Collected data

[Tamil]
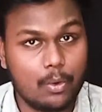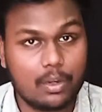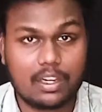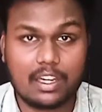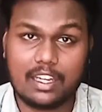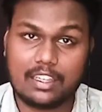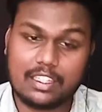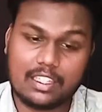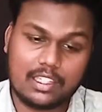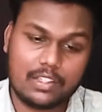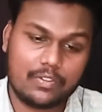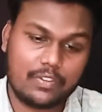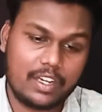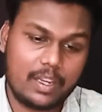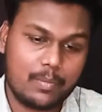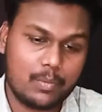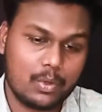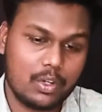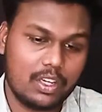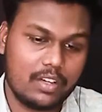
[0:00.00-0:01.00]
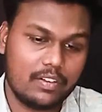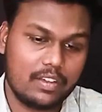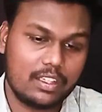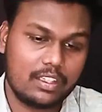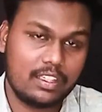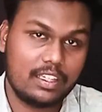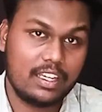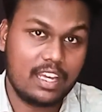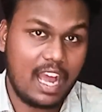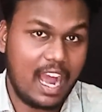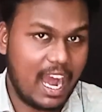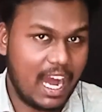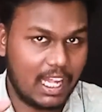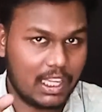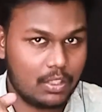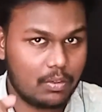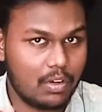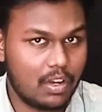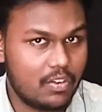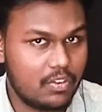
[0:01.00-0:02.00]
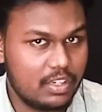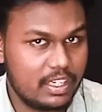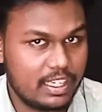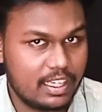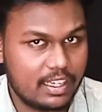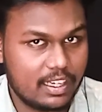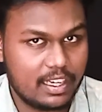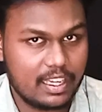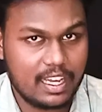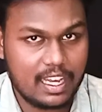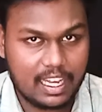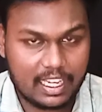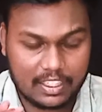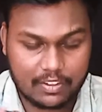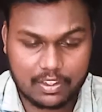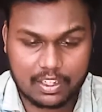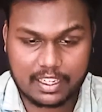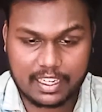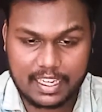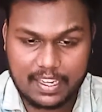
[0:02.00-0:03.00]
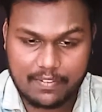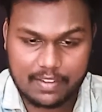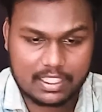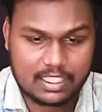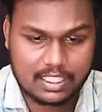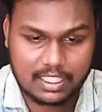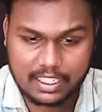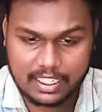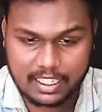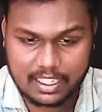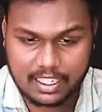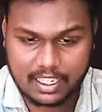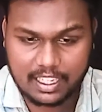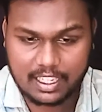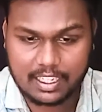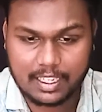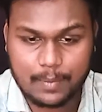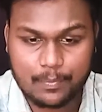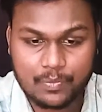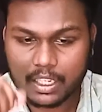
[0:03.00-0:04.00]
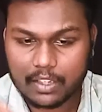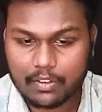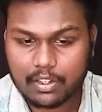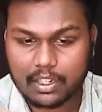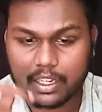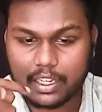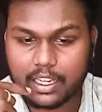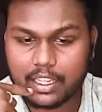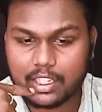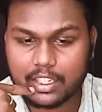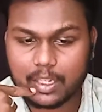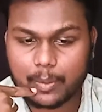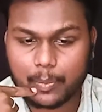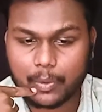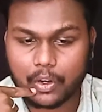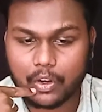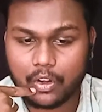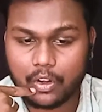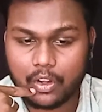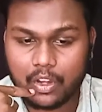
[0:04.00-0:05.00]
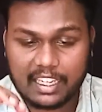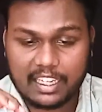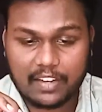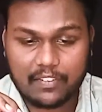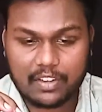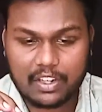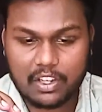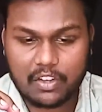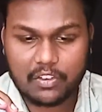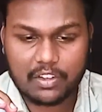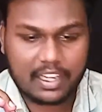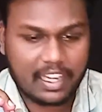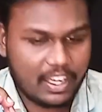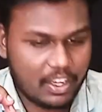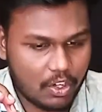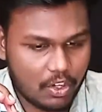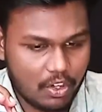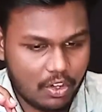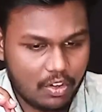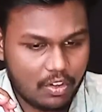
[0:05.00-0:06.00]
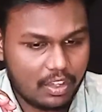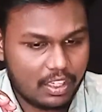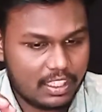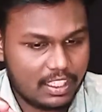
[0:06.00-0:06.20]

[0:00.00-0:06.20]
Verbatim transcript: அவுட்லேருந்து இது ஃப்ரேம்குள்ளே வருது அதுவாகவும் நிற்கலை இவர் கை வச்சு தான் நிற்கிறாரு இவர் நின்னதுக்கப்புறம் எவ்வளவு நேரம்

---

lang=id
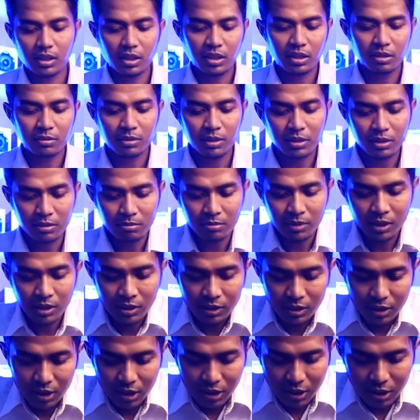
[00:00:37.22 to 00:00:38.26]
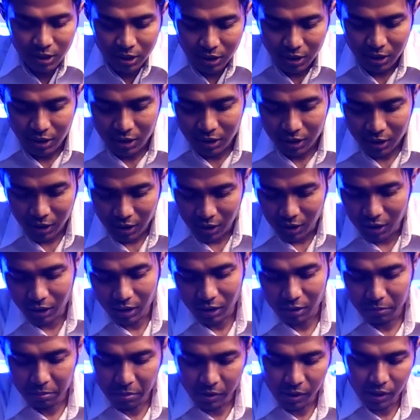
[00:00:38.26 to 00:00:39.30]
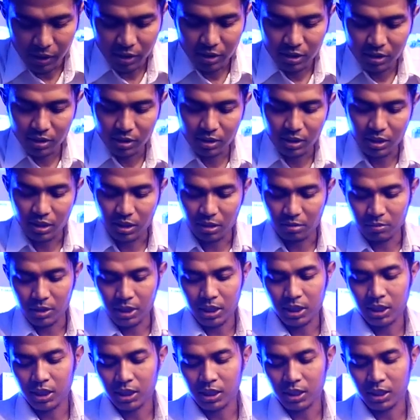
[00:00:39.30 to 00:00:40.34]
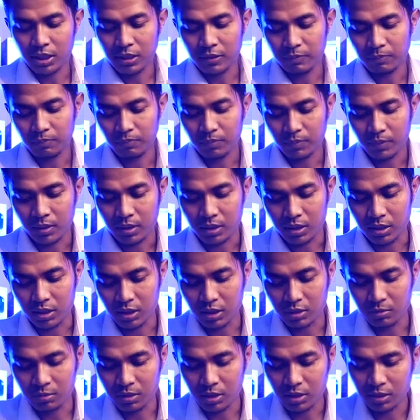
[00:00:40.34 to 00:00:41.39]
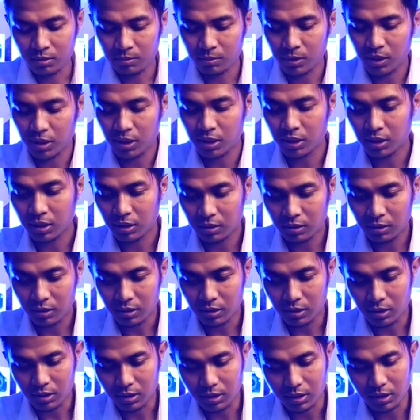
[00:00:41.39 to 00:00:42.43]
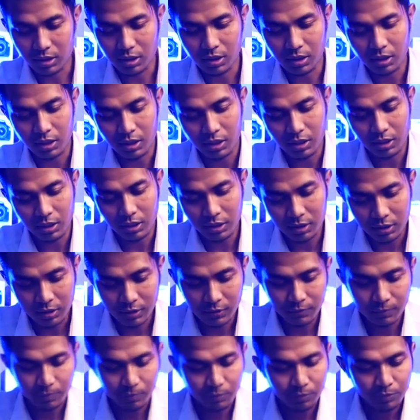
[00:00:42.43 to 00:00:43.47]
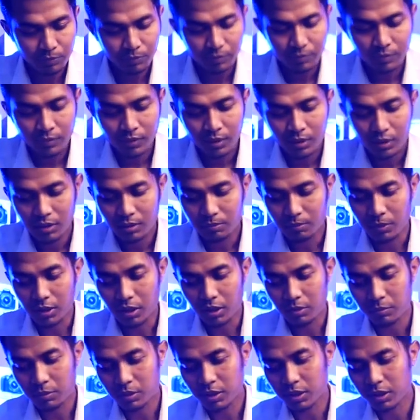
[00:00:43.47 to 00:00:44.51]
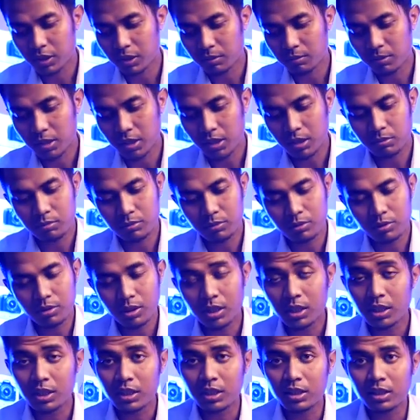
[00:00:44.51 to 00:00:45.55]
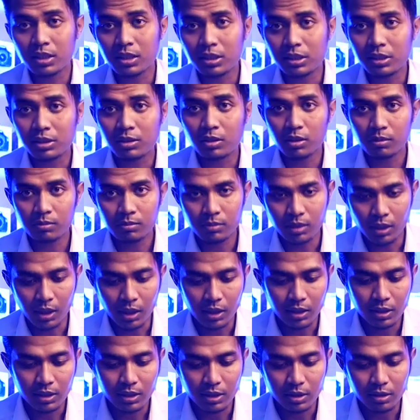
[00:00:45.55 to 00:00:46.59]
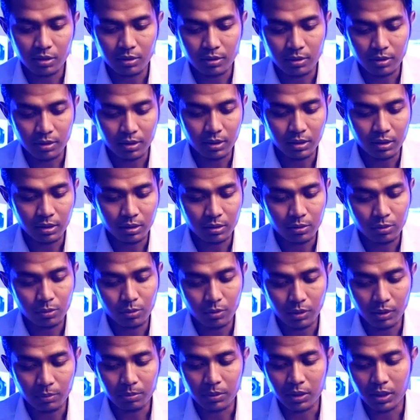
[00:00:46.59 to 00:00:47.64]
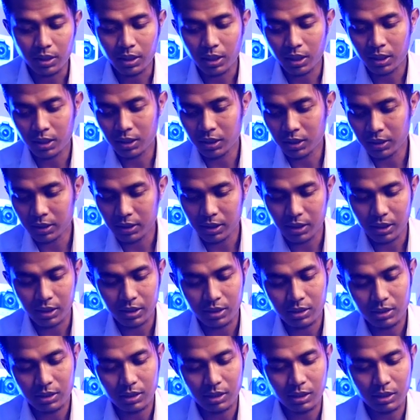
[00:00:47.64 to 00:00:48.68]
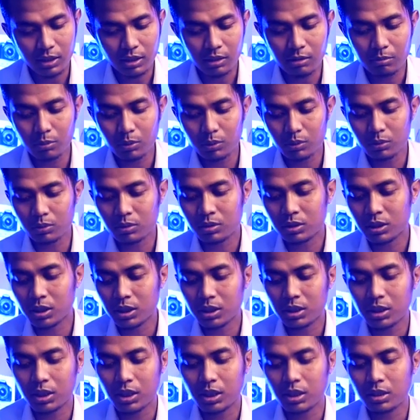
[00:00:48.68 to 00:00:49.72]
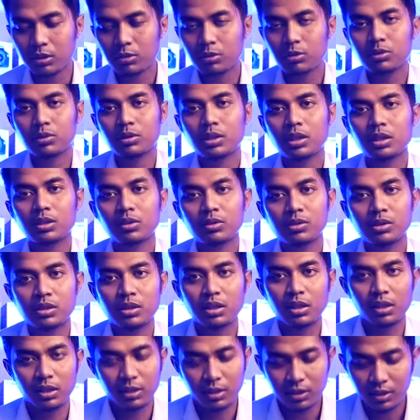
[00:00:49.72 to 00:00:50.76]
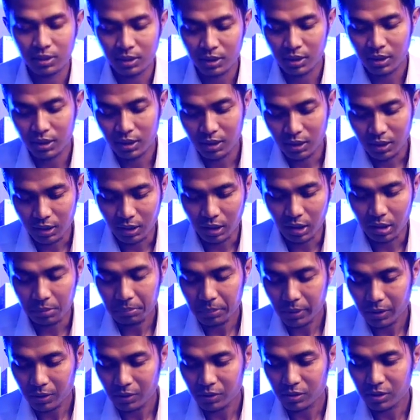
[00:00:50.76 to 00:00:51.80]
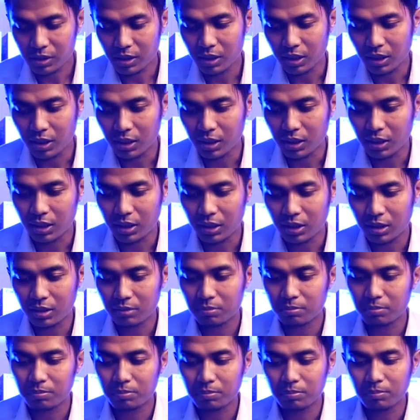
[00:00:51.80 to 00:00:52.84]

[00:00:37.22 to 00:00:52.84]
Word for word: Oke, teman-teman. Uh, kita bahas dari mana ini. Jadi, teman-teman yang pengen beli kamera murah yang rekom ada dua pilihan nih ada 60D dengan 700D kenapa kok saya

◆ YOUR GOAL ◆
Within these entries, output exactly the lines starting at the one with "[00:00:45.55 to 00:00:46.59]" and finishing at the one with "[00:00:37.22 to 00:00:52.84]". Leave pictures out of the output.

◆ TASK OUTPUT ◆
[00:00:45.55 to 00:00:46.59]
[00:00:46.59 to 00:00:47.64]
[00:00:47.64 to 00:00:48.68]
[00:00:48.68 to 00:00:49.72]
[00:00:49.72 to 00:00:50.76]
[00:00:50.76 to 00:00:51.80]
[00:00:51.80 to 00:00:52.84]

[00:00:37.22 to 00:00:52.84]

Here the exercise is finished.